Content starts
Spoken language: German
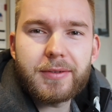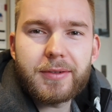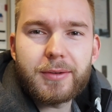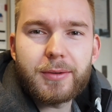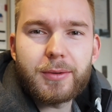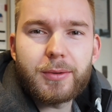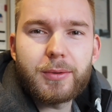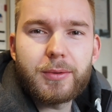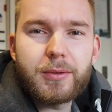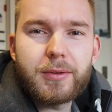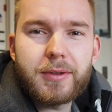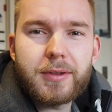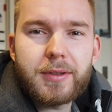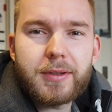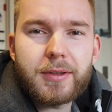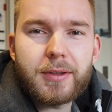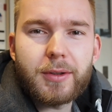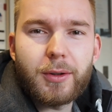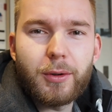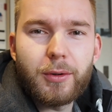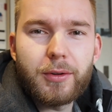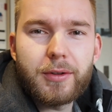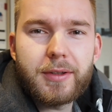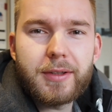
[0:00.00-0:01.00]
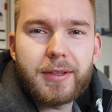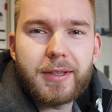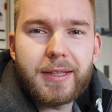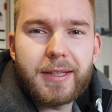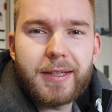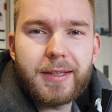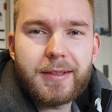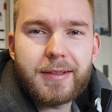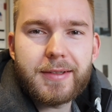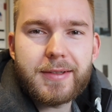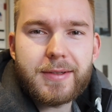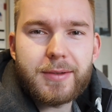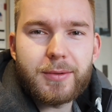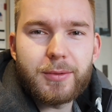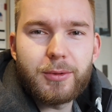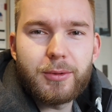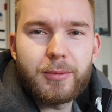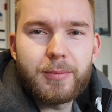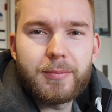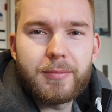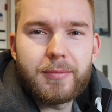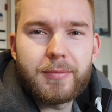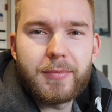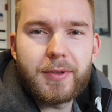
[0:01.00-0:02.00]
und heute geht es
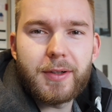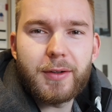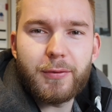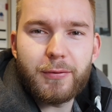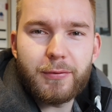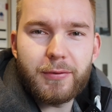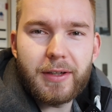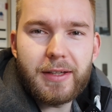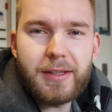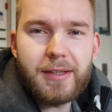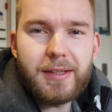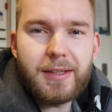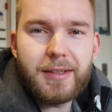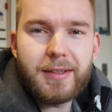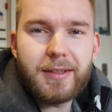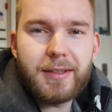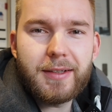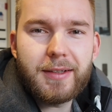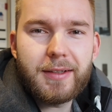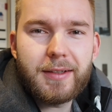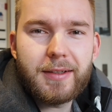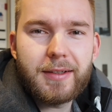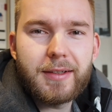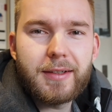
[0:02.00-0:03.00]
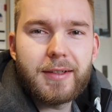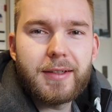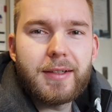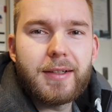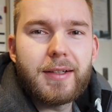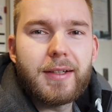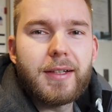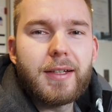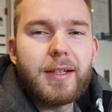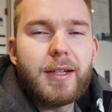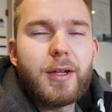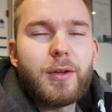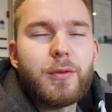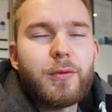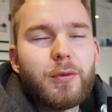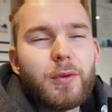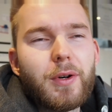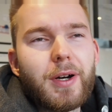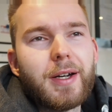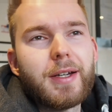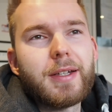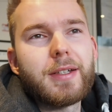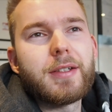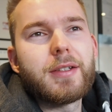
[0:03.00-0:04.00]
um Felgen für
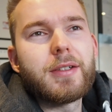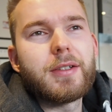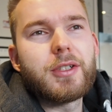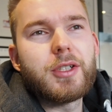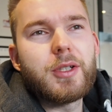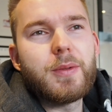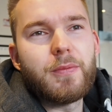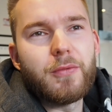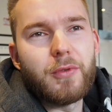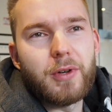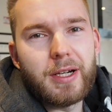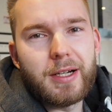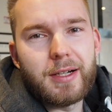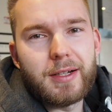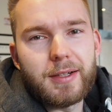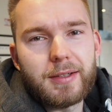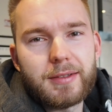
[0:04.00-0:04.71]
einen Jeep Wrangler.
Content ends
TASK DIRECTIONS — Repeat the lines above precisely and skip every picture.

RESULT —
Spoken language: German
[0:00.00-0:01.00]
[0:01.00-0:02.00]
und heute geht es
[0:02.00-0:03.00]
[0:03.00-0:04.00]
um Felgen für
[0:04.00-0:04.71]
einen Jeep Wrangler.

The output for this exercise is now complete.